Furthermore, the RA method does not deal with process of care (procedures/performance), which is rather treated as a black box. RA studies fail to explain either how they approach or conceive of the relationship between the selected risk (prognostic) variables at admission, which constitute the terms of the RA equation, and medical technologies, or the way they are performed. They also fail to inform how the model expresses such a relationship or how the approach captures it, in order for findings on expected/observed outcomes to be interpreted accordingly.
Since the RA method bears no explicit relationship to medical technologies, it can serve as only a blunt tool for estimating effectiveness, or effectiveness gap. On the other hand, how well does the RA approach compare outcomes?
Our argument focuses on two dimensions of validity in the RA method: (a) predictive validity, or the extent to which the method accurately predicts the probability of death (and which patients have died) and (b) attributional validity, or the extent to which the method allows one to attribute differences in mortality to quality of care (Daley, 1997; Donabedian, 1980).
Predictive validity of the risk-adjustment approach
In his review, Blumberg (1986) considered, as did Selker (1993) and Knaus (1993), that the regression techniques used by most RA studies tend to underestimate high-risk patients' probability of death and to overestimate low-risk patients' probability of death, although they did not perform validation procedures. These observations could be associated with a lower standardized mortality ratio for low-risk admissions services than the ratio corresponding to services with a relatively high percentage of high-risk patients. Dubois et al (1987) found that the average severity score of the high outliers (services with more deaths than expected according to the RA equation) significantly exceeded the score of the low outliers. Some strategies have been devised to correct such a problem, but why should it occur? Our question thus refers to the accuracy of the (multiple) standard per risk stratum produced by the RA model and the validity of such a standard as a quality assessment tool.
Reported multiple correlation coefficients (R2) of RA equations, which frequently involve dozens of variables, are generally smaller than 0.30, whether cross-validated or not (Iezzoni et al., 1992, 1998; Knaus et al., 1993), higher rates being related to indices that include in-hospital risk information like APACHE III and APR-DRG. The remaining (residual) variation should then be attributed to poor adjustment (due to restriction on the number and inadequate selection and transformation of risk variables, non-inclusion of interaction terms, and data quality), random variation (which becomes small with large databases), and supposedly, variation in the process of care, including quality of care.
Risk-adjustment regression equations do not generally include process-of-care variables (technologies and their performance), so as supposedly not to adjust for the process of health care, thus preventing comparison of outcomes according to differences in process of care (including quality of health care) (Iezzoni, 1997; Knaus et al., 1993). However, it could be argued that if medical care is supposed to be a relevant predictor of hospital outcomes, then the RA equation should include it; otherwise, risk variables' effects could possibly be confounded by it (Miettinen, 1985).
Moreover, the patient's status both for each factor and the risk conditions as a group demarcates the component elements of the referents (Donabedian, 1982): the indications (and contraindications) of the respective medical procedures are therefore associated with them (i.e., with their utilization). Some such factors, either by themselves or through their proxy variables, are probable candidate terms for a related RA approach equation (Daley, 1997; Hannan et al., 1990; Selker et al., 1992).
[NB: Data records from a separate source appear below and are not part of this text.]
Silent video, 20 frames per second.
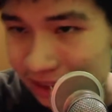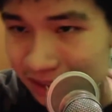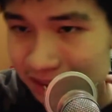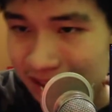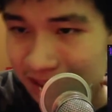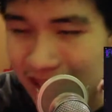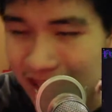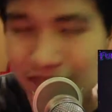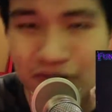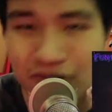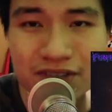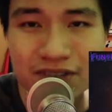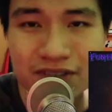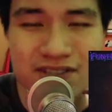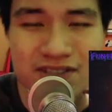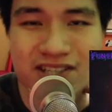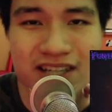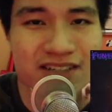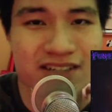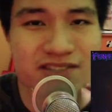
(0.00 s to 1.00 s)
will leave the
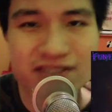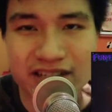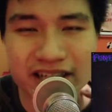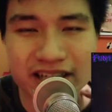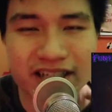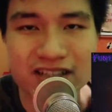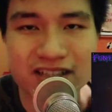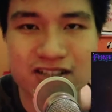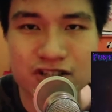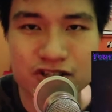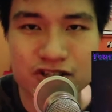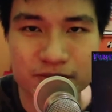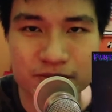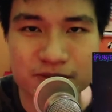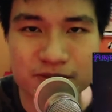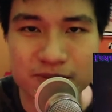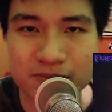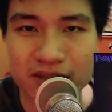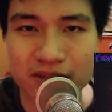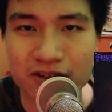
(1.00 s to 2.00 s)
channel's link in the
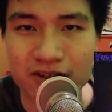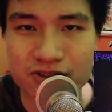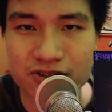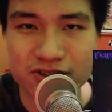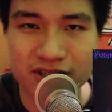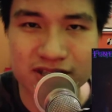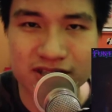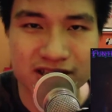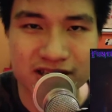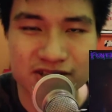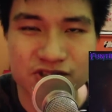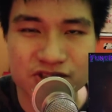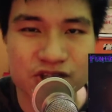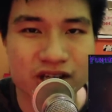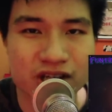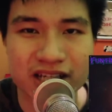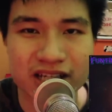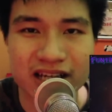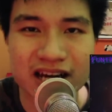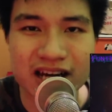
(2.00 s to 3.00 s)
description below, so you guys can
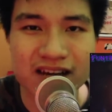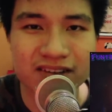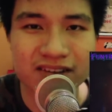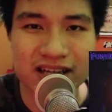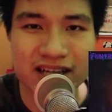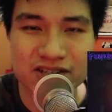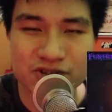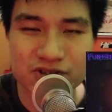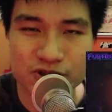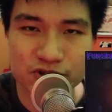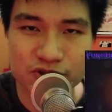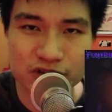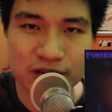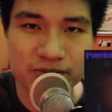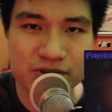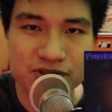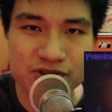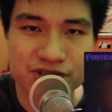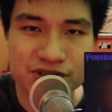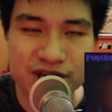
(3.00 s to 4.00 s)
check it out and subscribe
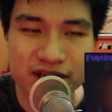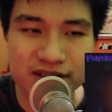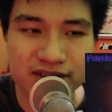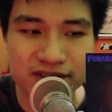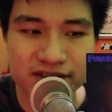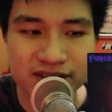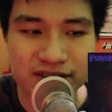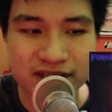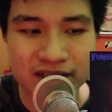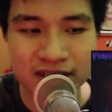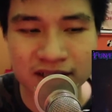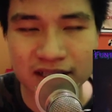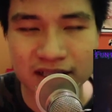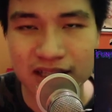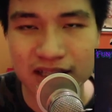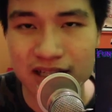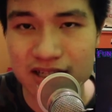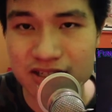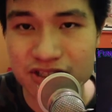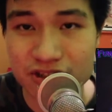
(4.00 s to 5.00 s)
to the channel.
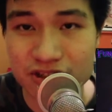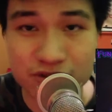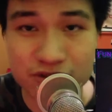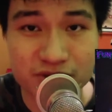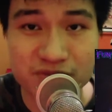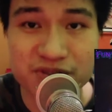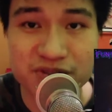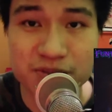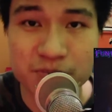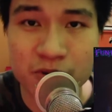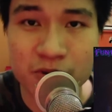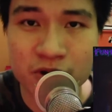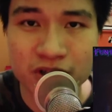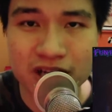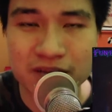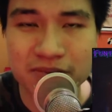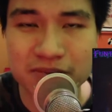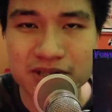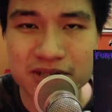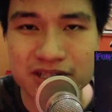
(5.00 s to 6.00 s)
Show some support,
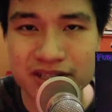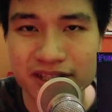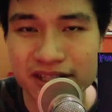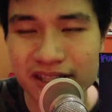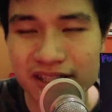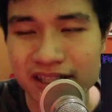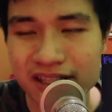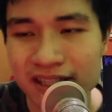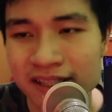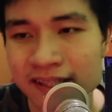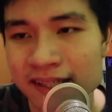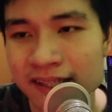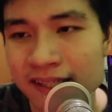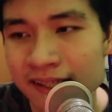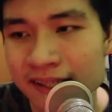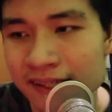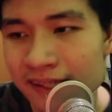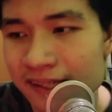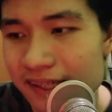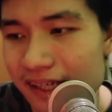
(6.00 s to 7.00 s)
obviously.
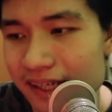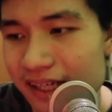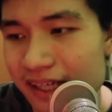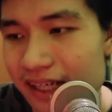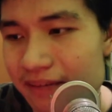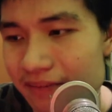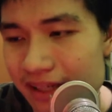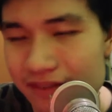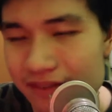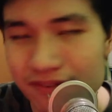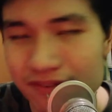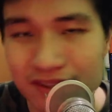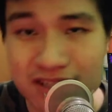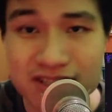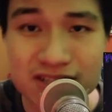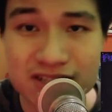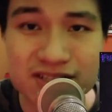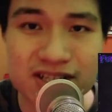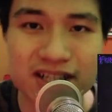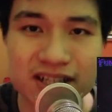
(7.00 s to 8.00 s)
And if you
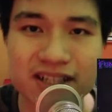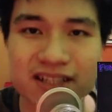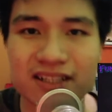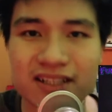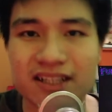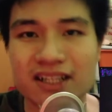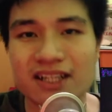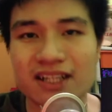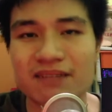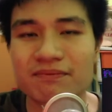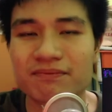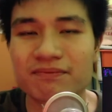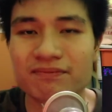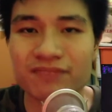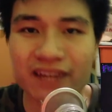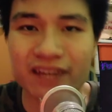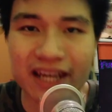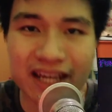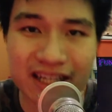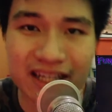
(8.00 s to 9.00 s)

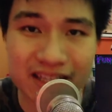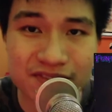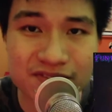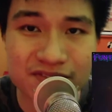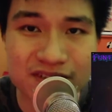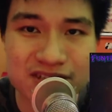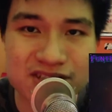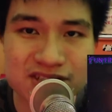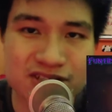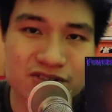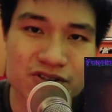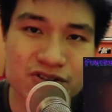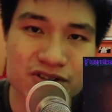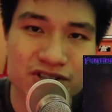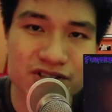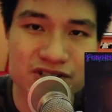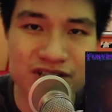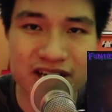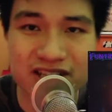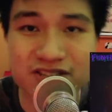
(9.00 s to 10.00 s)
guys enjoyed
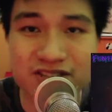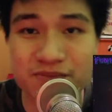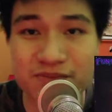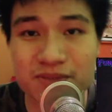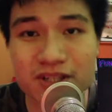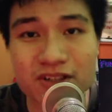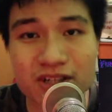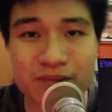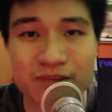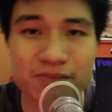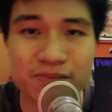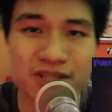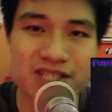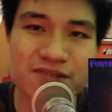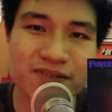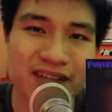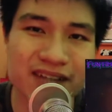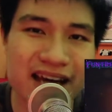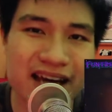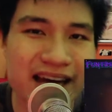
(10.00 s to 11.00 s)
this reaction video, then please
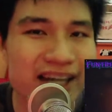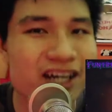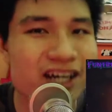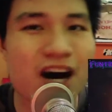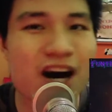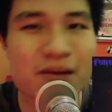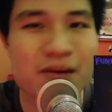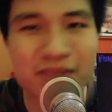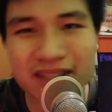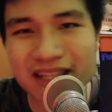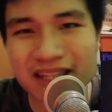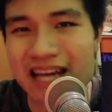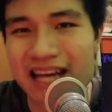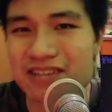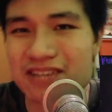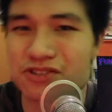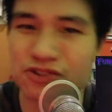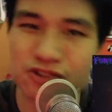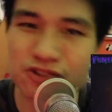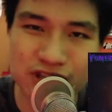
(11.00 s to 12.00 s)
leave a like, comment, and
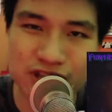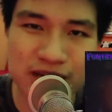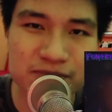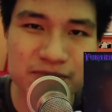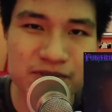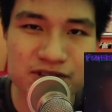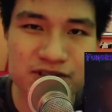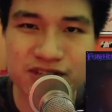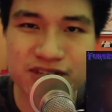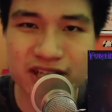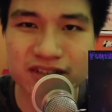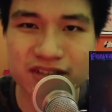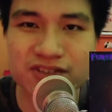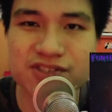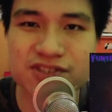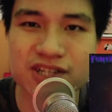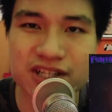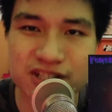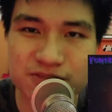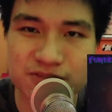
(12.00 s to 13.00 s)
subscribe to this channel.
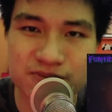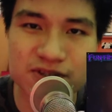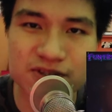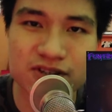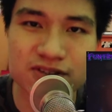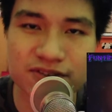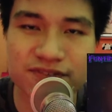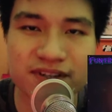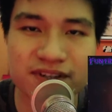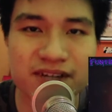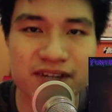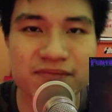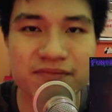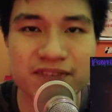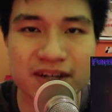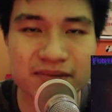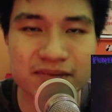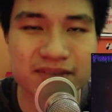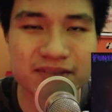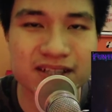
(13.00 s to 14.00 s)
Share this video to your
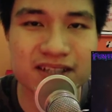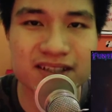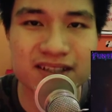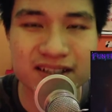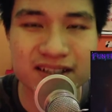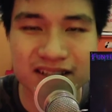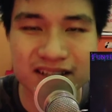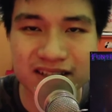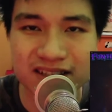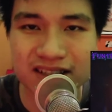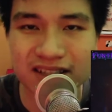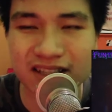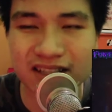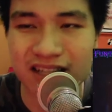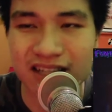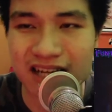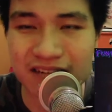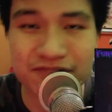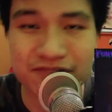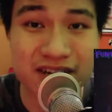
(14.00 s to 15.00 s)
family
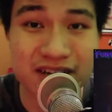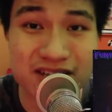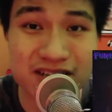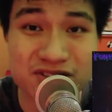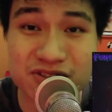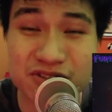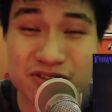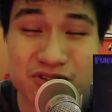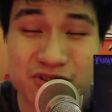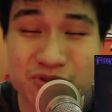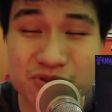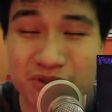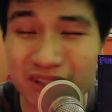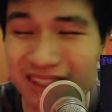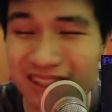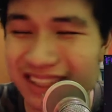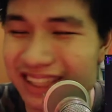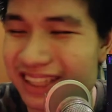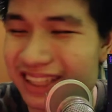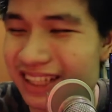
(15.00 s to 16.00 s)
and friends, the
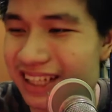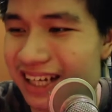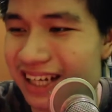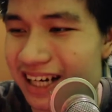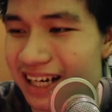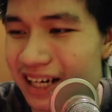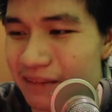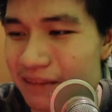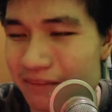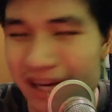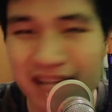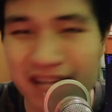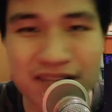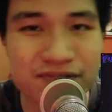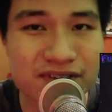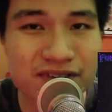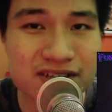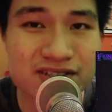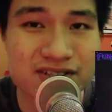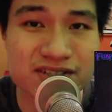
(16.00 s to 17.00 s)
usual. And if
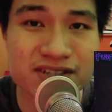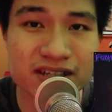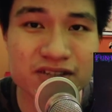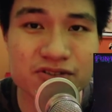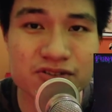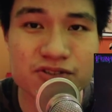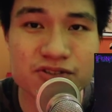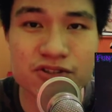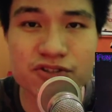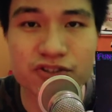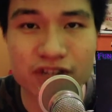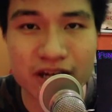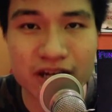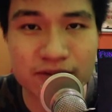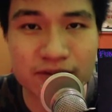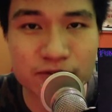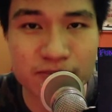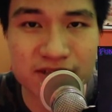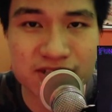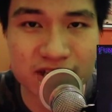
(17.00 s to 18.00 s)
you guys decide to
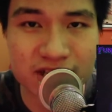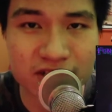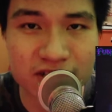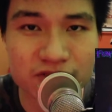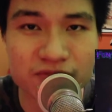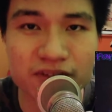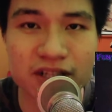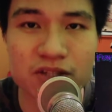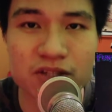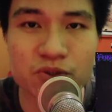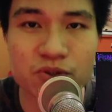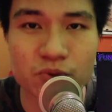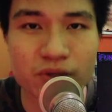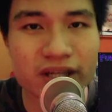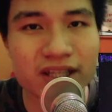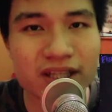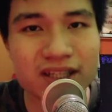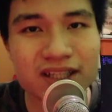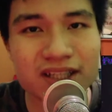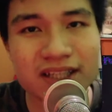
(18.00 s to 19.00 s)
subscribe to my channel, don't forget to
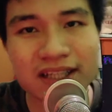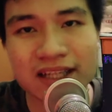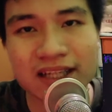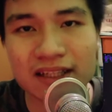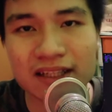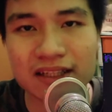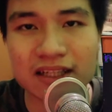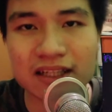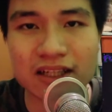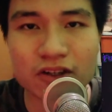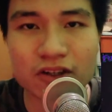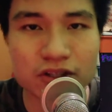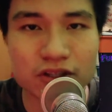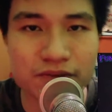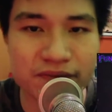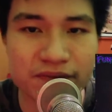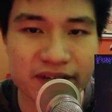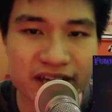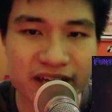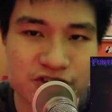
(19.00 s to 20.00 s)
ring the
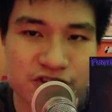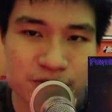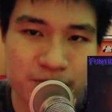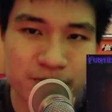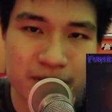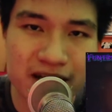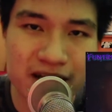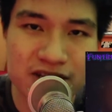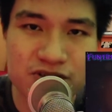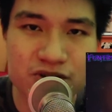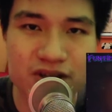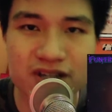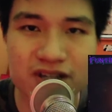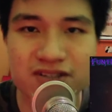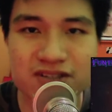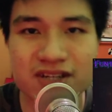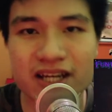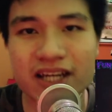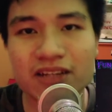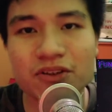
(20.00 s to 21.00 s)
notification bell so you guys
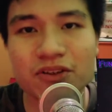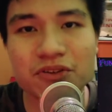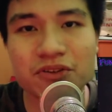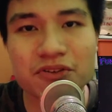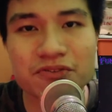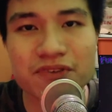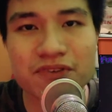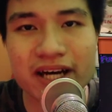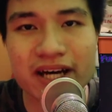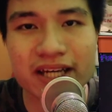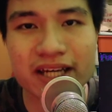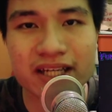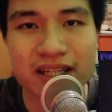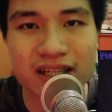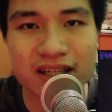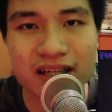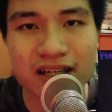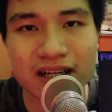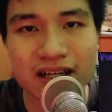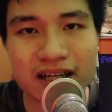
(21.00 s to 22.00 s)
can get notified
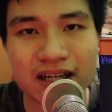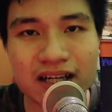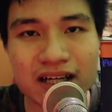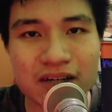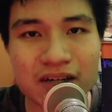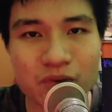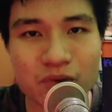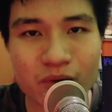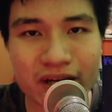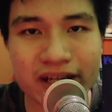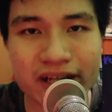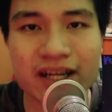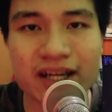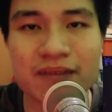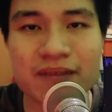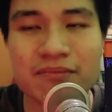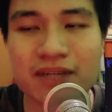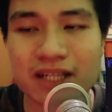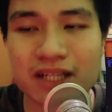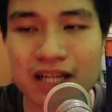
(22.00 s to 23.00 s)
when
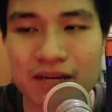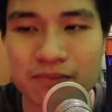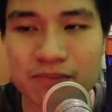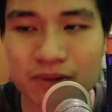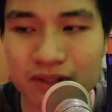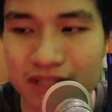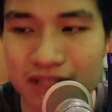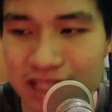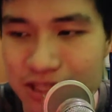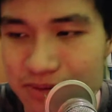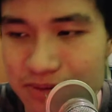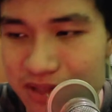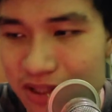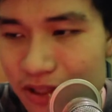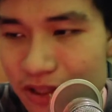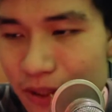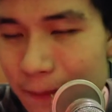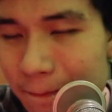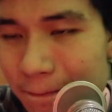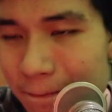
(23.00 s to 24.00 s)
I'm gonna upload the next
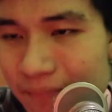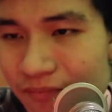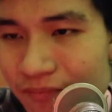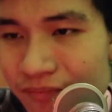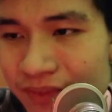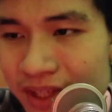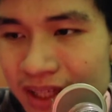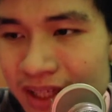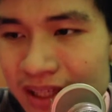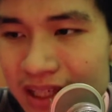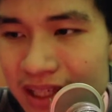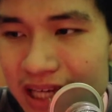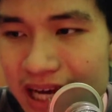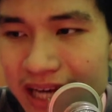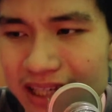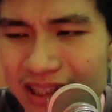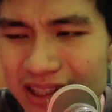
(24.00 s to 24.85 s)
video. And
Considering that both risk/severity variables and medical care variables have an effect on the study outcome, and that medical care variables are associated with risk factors and are not intermediate steps between risk factors and their effect, one can conclude that the effect of risk/level of risk factors in RA equations would be confounded by the effect of medical technologies if they are not terms in the RA equation (confounding by indication). By modifying medical technologies' effects, quality of care is also involved in such a confounding mechanism.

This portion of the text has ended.